In Israel hat ein Arzt einer Schwangeren aus Versehen schwere Verbrennungen zugefügt. Während der Entbindung per Kaiserschnitt entzündete sich Desinfektionsmittel durch einen Elektrofunken.

Jerusalem - Wie die israelische Tagezeitung "Haaretz" am Mittwoch berichtete, war die Patientin in einer Klinik bei Tel Aviv vor dem Kaiserschnitt zur Desinfektion mehrfach mit einer Alkohollösung eingerieben worden. Als der operierende Arzt eine elektrisch betriebene chirurgische Nadel ansetzte, entzündete sich der Alkohol an einem Funken. Die Frau erlitt schwere Verbrennungen, brachte aber einen gesunden Sohn zur Welt.

Der Fall ereignete sich bereits 2008 im Scheba-Krankenhaus von Tel Haschomer, wurde aber erst jetzt publik. Es soll allerdings weitere vergleichbare Fälle gegeben haben, schreibt Haaretz". In einer Untersuchung des israelischen Gesundheitsministeriums heißt es, die Schwangere sei vor dem Eingriff mit Alkohol desinfiziert worden. Als sie in den OP-Saal gebracht worden sei, habe der Chirurg eine nochmalige Desinfizierung angeordnet. Beim Einsatz der Nadel habe sich dann die Lösung entzündet.
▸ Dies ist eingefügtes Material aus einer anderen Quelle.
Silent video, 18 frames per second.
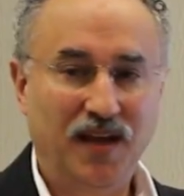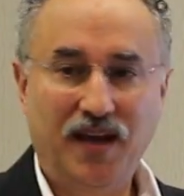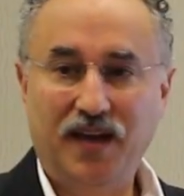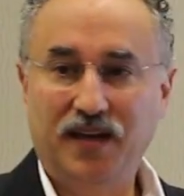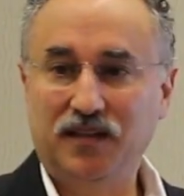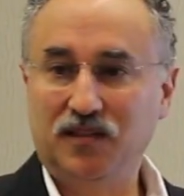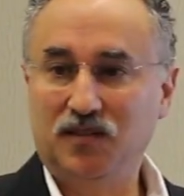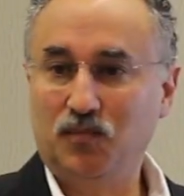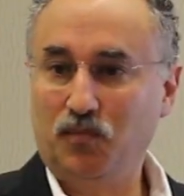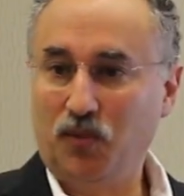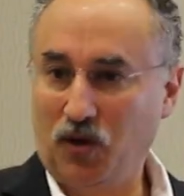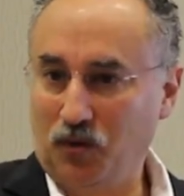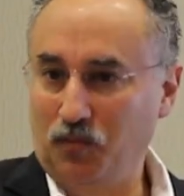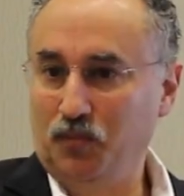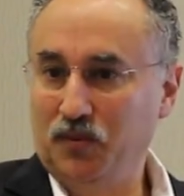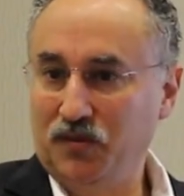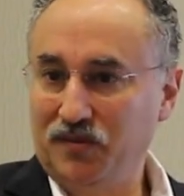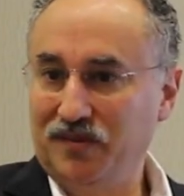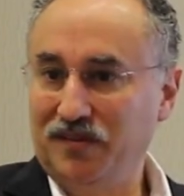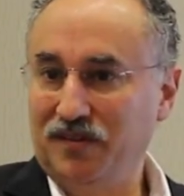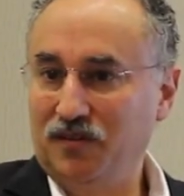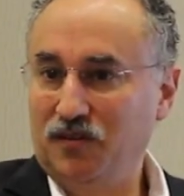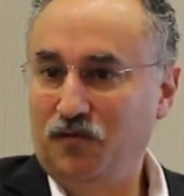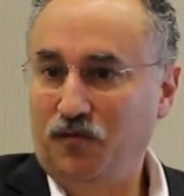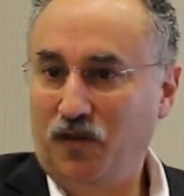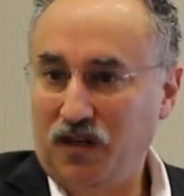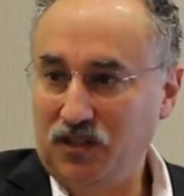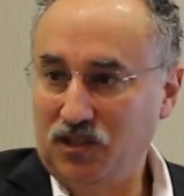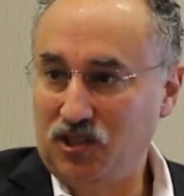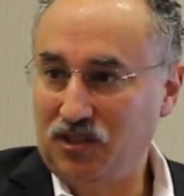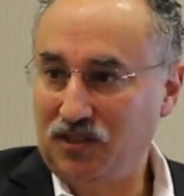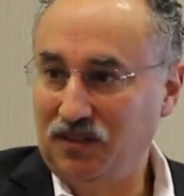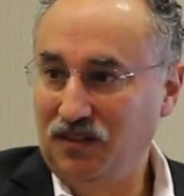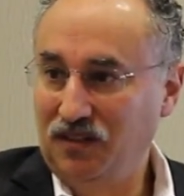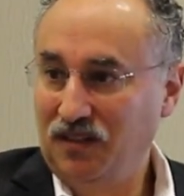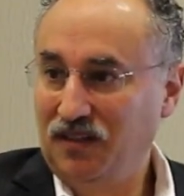And its purpose and its
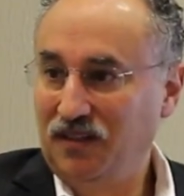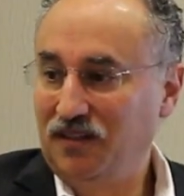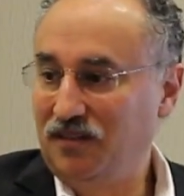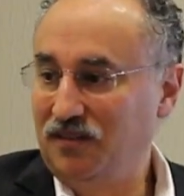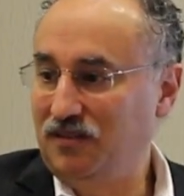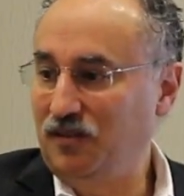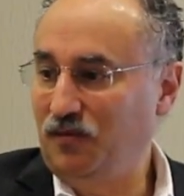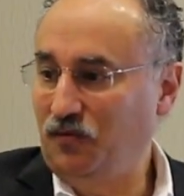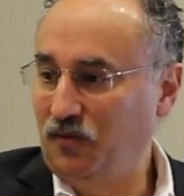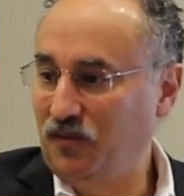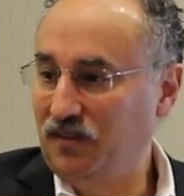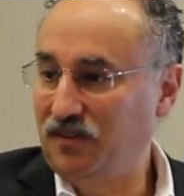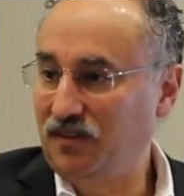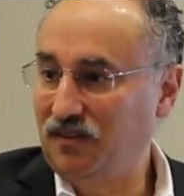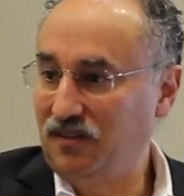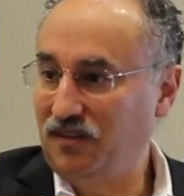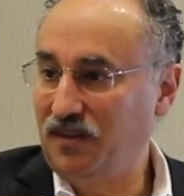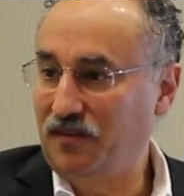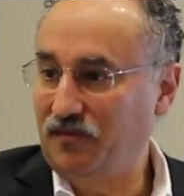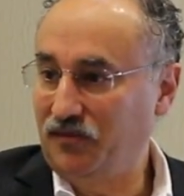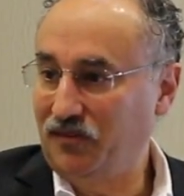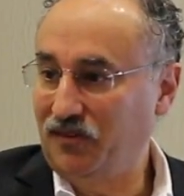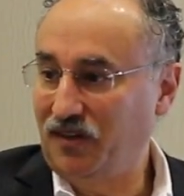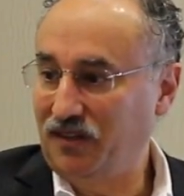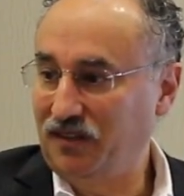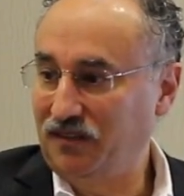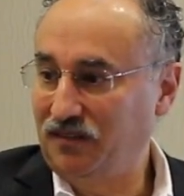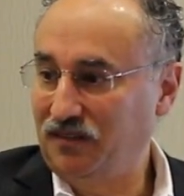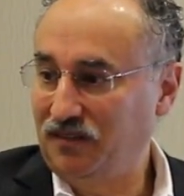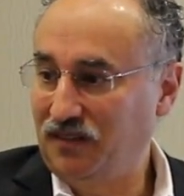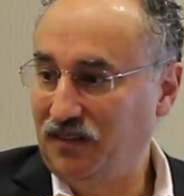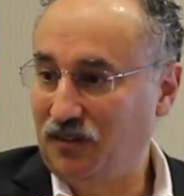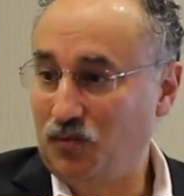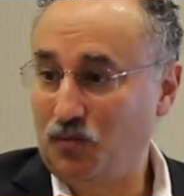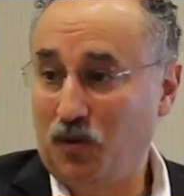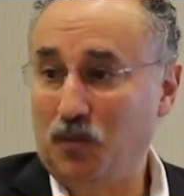function is different than the left side.
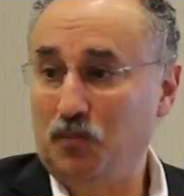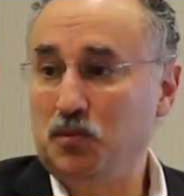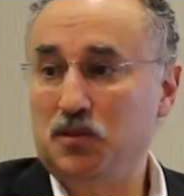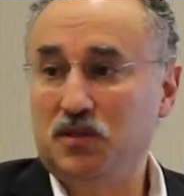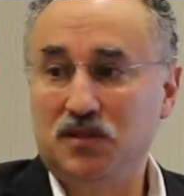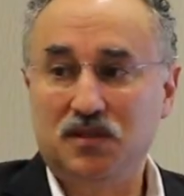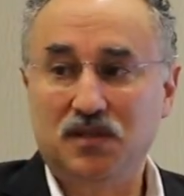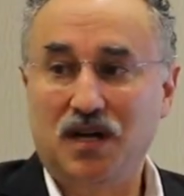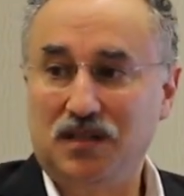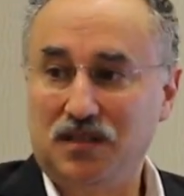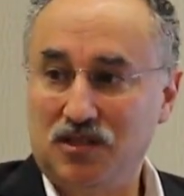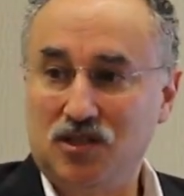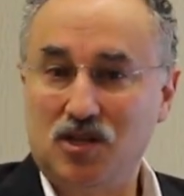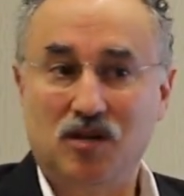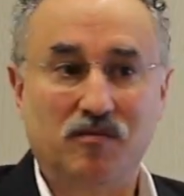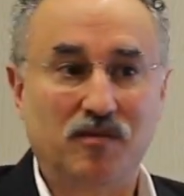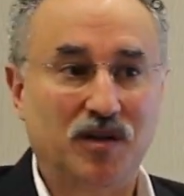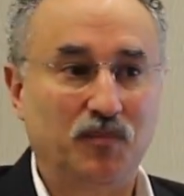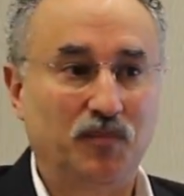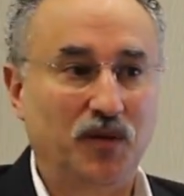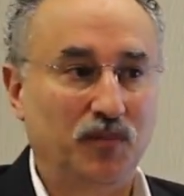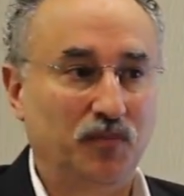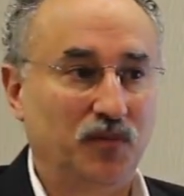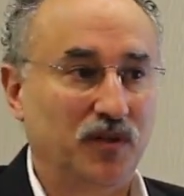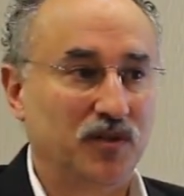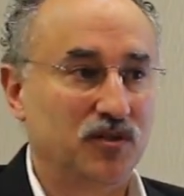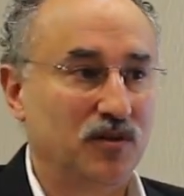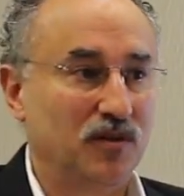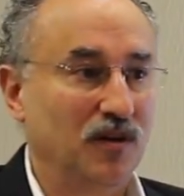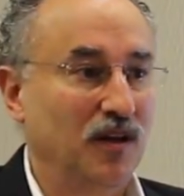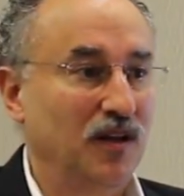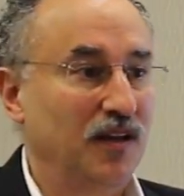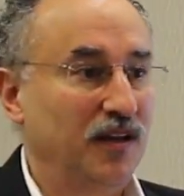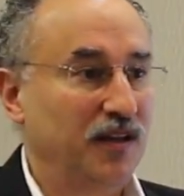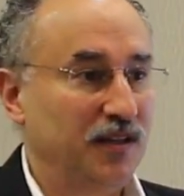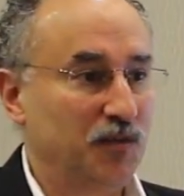Its purpose is not to generate blood pressure.
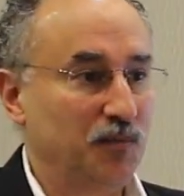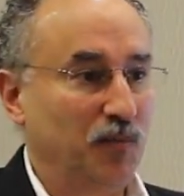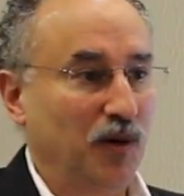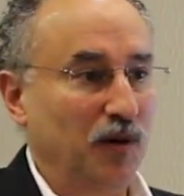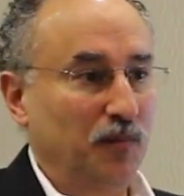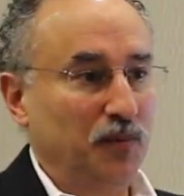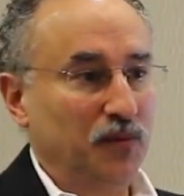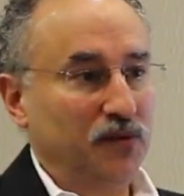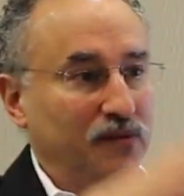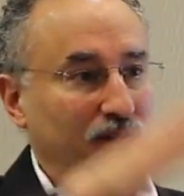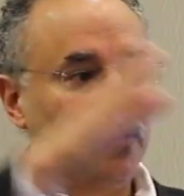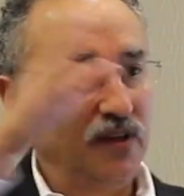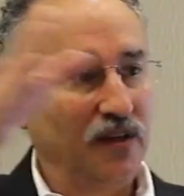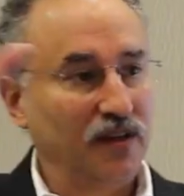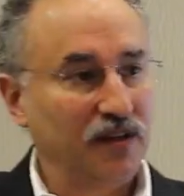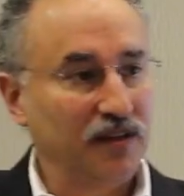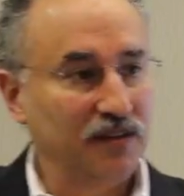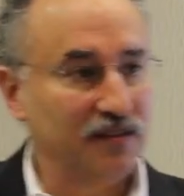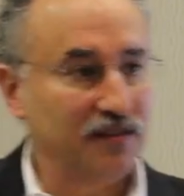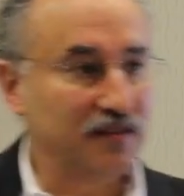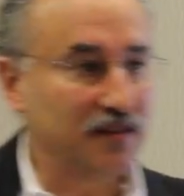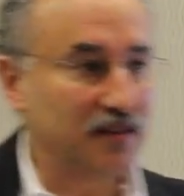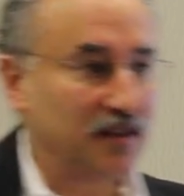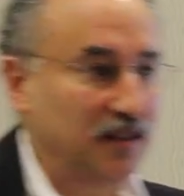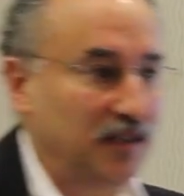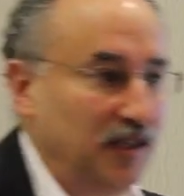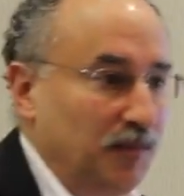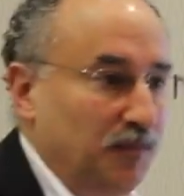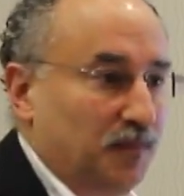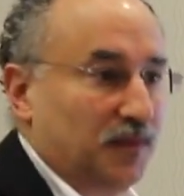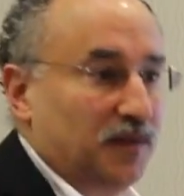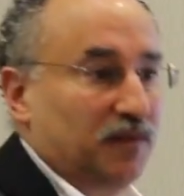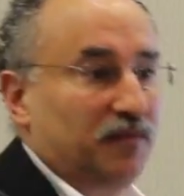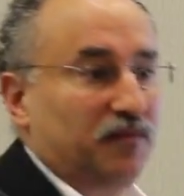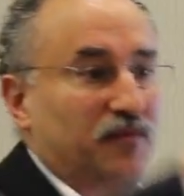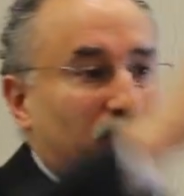Its purpose is to keep
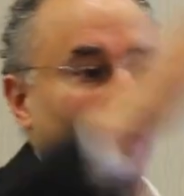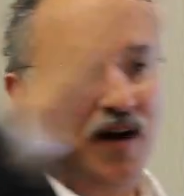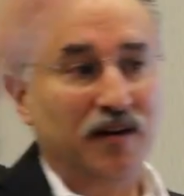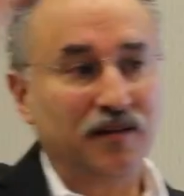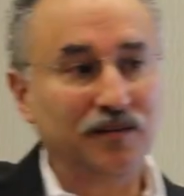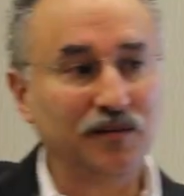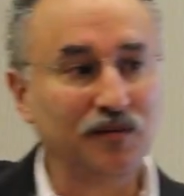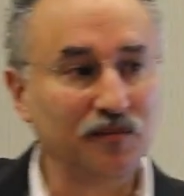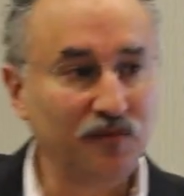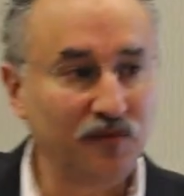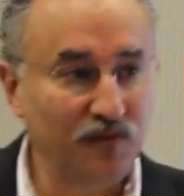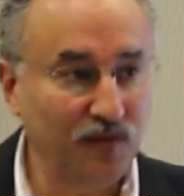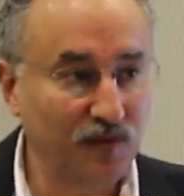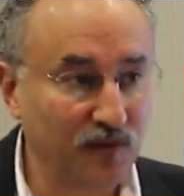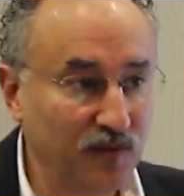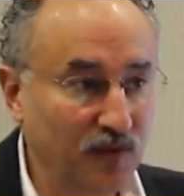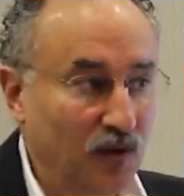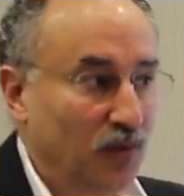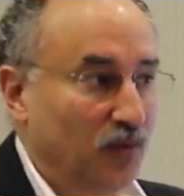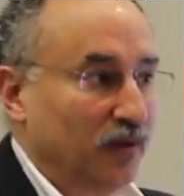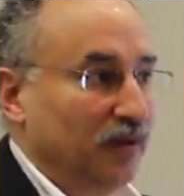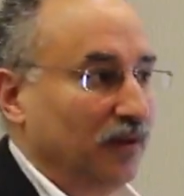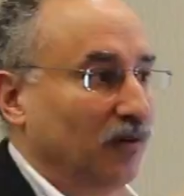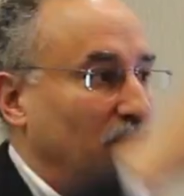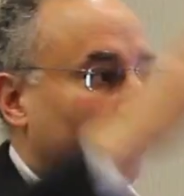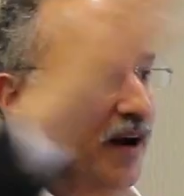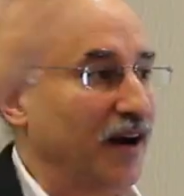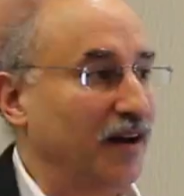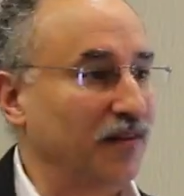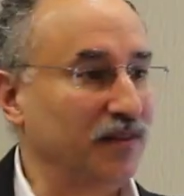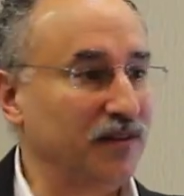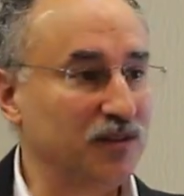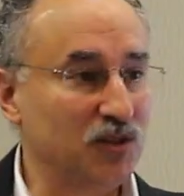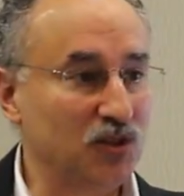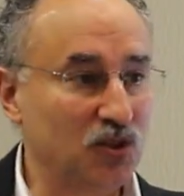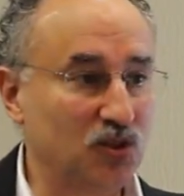the volume flowing around
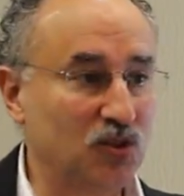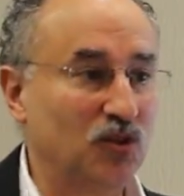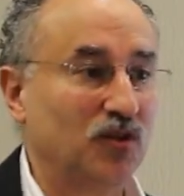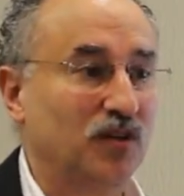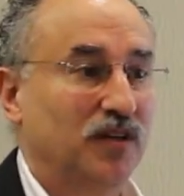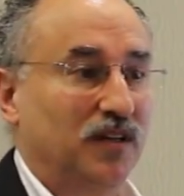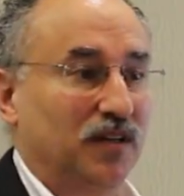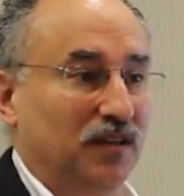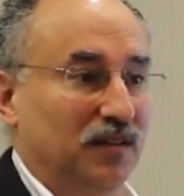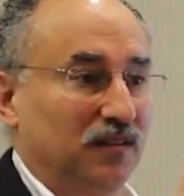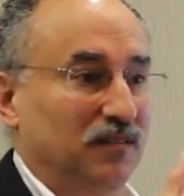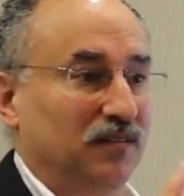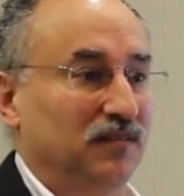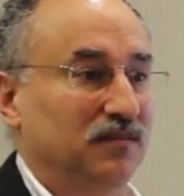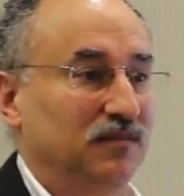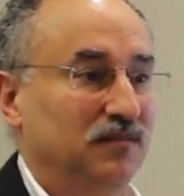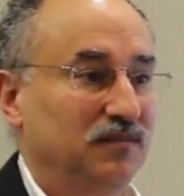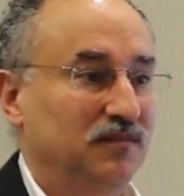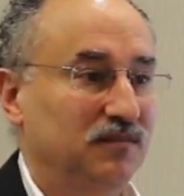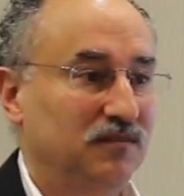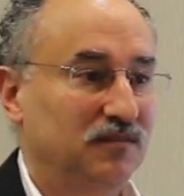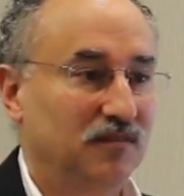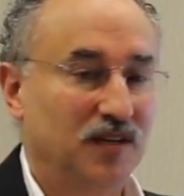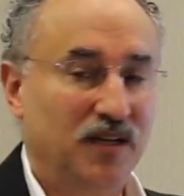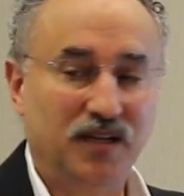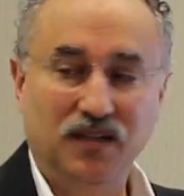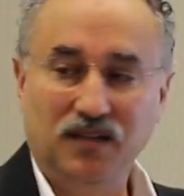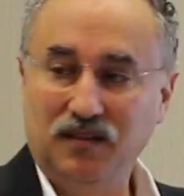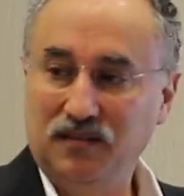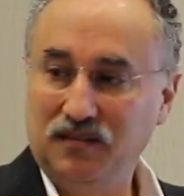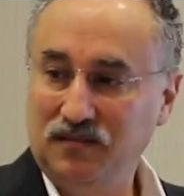the circuit, right?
Das Ministerium wirft Arzt und OP-Schwester vor, sie hätten geltende Sicherheitsvorschriften missachtet und das Trocknen der Alkohollösung nicht abgewartet. Die Patientin erhielt Hauttransplantationen am Gesäß und an den Oberschenkeln und unterzog sich mehreren Schönheitsoperationen.

Ein Sprecher der Klinik sagte, man habe aus dem Fall gelernt und der Patientin "optimale Pflege zukommen lassen, bis sie vollkommen genesen war." In dem Krankenhaus wurde auch Israels Ex-Premierminister Ariel Sharon behandelt, der seit Januar 2006 im Koma liegt.